# Holding a 2nd mortgage in TFSA?



## Baigle (Sep 19, 2012)

Anybody know if this is possible? Say I lend out 25k from my TFSA as a 2nd mortgage. What account will let me do this? Can I have the payments deposited into the account and cause my limit to go up or I have to take the payments out?

I was thinking about this and thought it would be a good idea to get tax free income with small risk. Just wondering how to go about doing this.

Edit: It looks like B2B will do it since they also allow you to hold 2nd mortgages in RRSPs. I am just wondering about the details.

If I lend somebody 20k at say 12% and they pay me back 200$ a month. Would the 200/month go back into the tfsa and increase my limit? Say my tfsa limit is 20k, if I lend out 20k but charge 1000$ fee to setup this loan, so the loan is actually 21k.
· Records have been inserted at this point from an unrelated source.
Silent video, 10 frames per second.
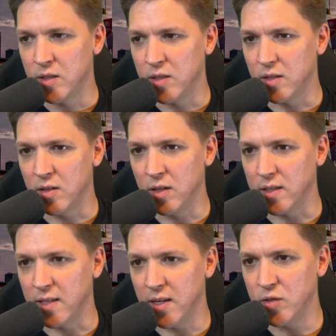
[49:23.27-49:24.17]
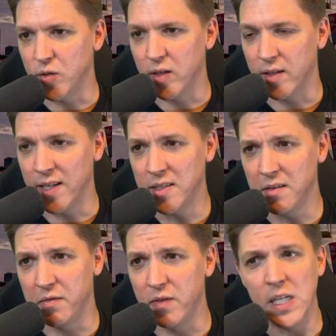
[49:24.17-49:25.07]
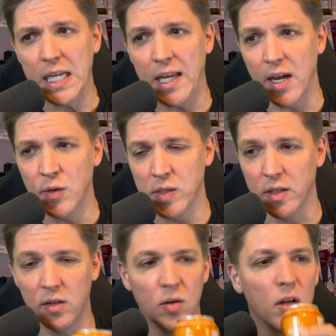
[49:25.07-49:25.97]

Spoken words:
all the sounds you'd hear. That's a funky house though.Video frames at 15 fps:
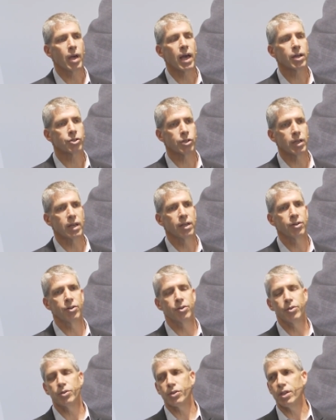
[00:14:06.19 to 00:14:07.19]
We actually
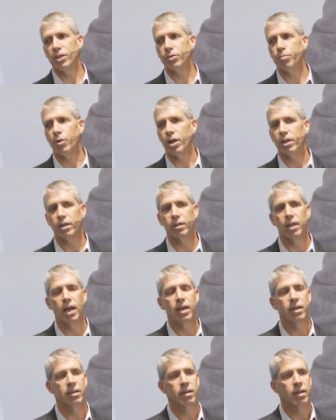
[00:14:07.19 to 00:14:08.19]
introduced this product
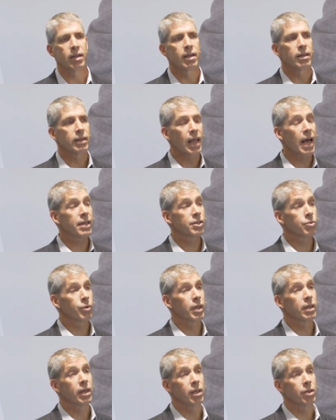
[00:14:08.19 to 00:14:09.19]
line last
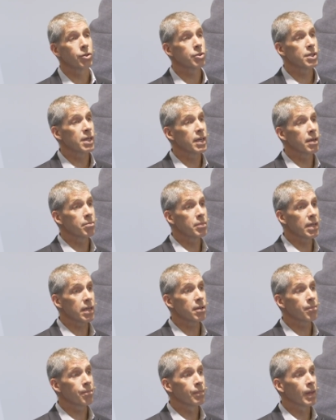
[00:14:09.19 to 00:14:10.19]
week at U T M
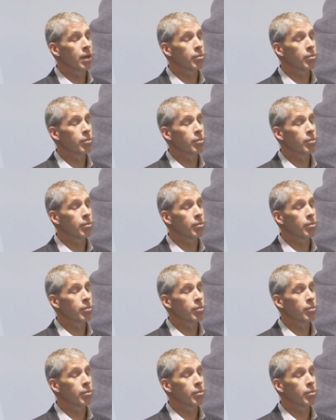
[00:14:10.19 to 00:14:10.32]
B,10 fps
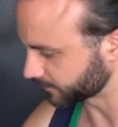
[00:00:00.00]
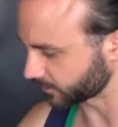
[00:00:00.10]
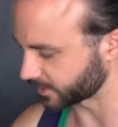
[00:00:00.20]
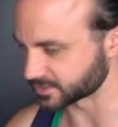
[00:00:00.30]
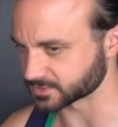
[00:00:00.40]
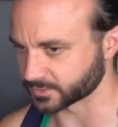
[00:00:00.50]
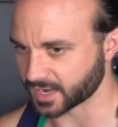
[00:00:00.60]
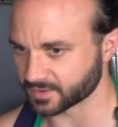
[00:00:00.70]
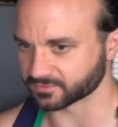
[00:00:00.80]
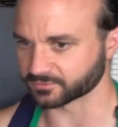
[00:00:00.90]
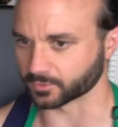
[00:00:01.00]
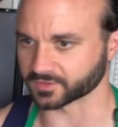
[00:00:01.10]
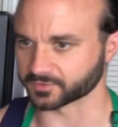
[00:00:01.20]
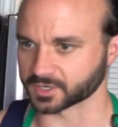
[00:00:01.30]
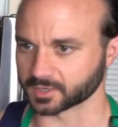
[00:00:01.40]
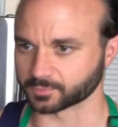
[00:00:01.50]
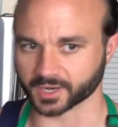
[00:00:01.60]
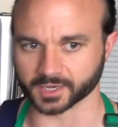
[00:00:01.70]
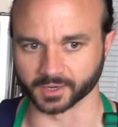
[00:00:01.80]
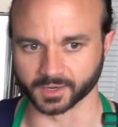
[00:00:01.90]
Okay, so we have 1/4 of a cup
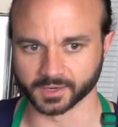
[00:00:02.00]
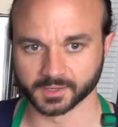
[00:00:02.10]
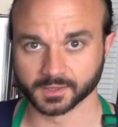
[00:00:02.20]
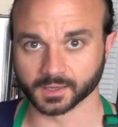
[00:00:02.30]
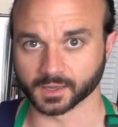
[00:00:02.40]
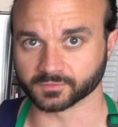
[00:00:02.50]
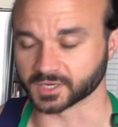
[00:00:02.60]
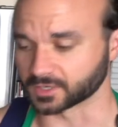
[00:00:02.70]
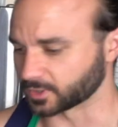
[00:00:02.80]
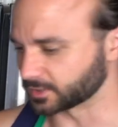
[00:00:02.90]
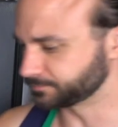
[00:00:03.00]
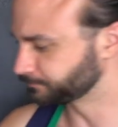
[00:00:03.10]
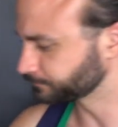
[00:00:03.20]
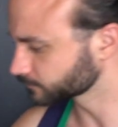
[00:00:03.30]
right here of quinoa.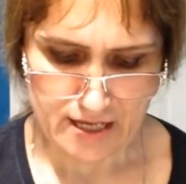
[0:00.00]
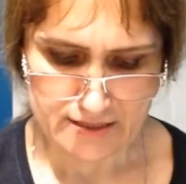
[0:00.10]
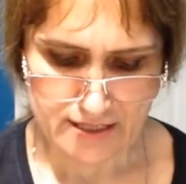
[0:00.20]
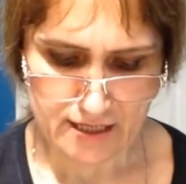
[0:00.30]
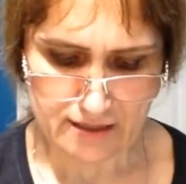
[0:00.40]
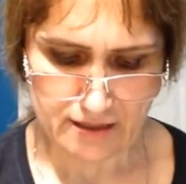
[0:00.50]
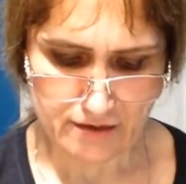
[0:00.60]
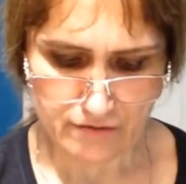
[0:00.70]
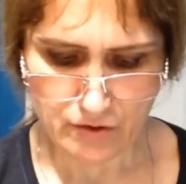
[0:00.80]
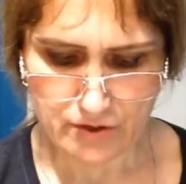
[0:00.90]
they can
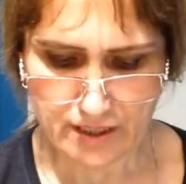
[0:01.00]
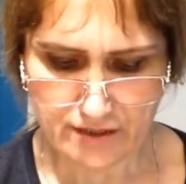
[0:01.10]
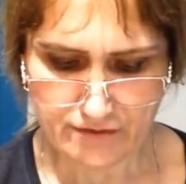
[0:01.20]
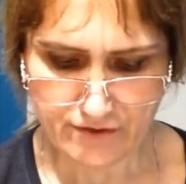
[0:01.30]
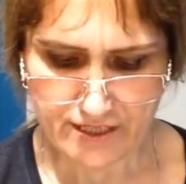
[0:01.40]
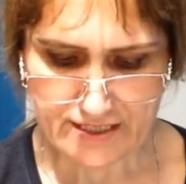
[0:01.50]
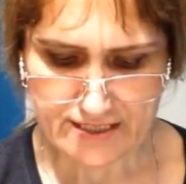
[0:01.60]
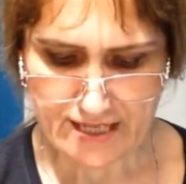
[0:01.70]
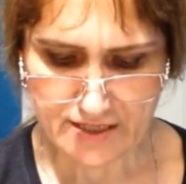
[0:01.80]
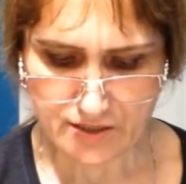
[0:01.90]
live only in
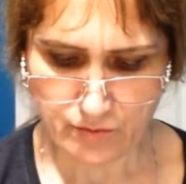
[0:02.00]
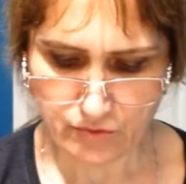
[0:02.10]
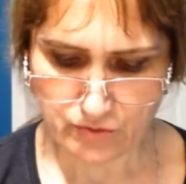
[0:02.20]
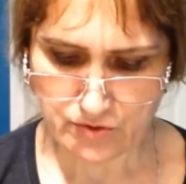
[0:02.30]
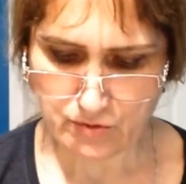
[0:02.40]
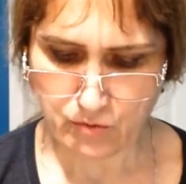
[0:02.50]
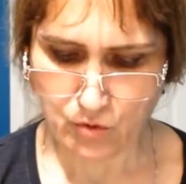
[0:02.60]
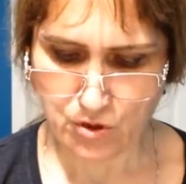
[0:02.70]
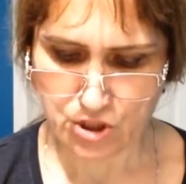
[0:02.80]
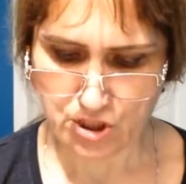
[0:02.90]
freestanding pools of
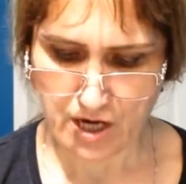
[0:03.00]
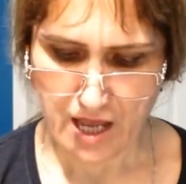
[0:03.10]
water.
When they pay me back the 21k would my new limit be 21k? plus the interest I was getting every month?


----------



## Eclectic12 (Oct 20, 2010)

I too have heard about mortgages being in an RRSP - though if this is a second mortgage, is this really low risk?

The articles for mortgages in an RRSP highlight that:

a) the fees are high (i.e. it is more costly than a regular mortgage).

b) the interest rate has to be competitive to the going rates.

c) there is limited flexibility. If your cash flow situation changes - there is limited room for flexibility on payments. The way the article put it was that if the mortgage payments are missed, the bank holding the RRSP can foreclose on the house.


I'm repeating what I've read from memory - so make sure you discuss this with the appropriate professionals.


http://www.boomerandecho.com/pros-and-cons-of-holding-your-mortgage-in-your-rrsp/


----------



## Baigle (Sep 19, 2012)

I should of wrote low risk to me. I work in the industry and can choose 2nd mortgages that have a low loan to value or where the client has very low risk profile.


----------



## Quotealex (Aug 1, 2010)

I thought it was no longer possible to put a mortgage into an RRSP! Up until, you could still set it with TD, but not anymore....


----------



## Cal (Jun 17, 2009)

I am of the impression that you can still do it within an RRSP, but you cannot within a TFSA.


----------



## Kail (Feb 7, 2012)

TD stopped providing that service. Canadian Western Trust & Olympia Trust both allow you to do this though. It is RRSP only though.


----------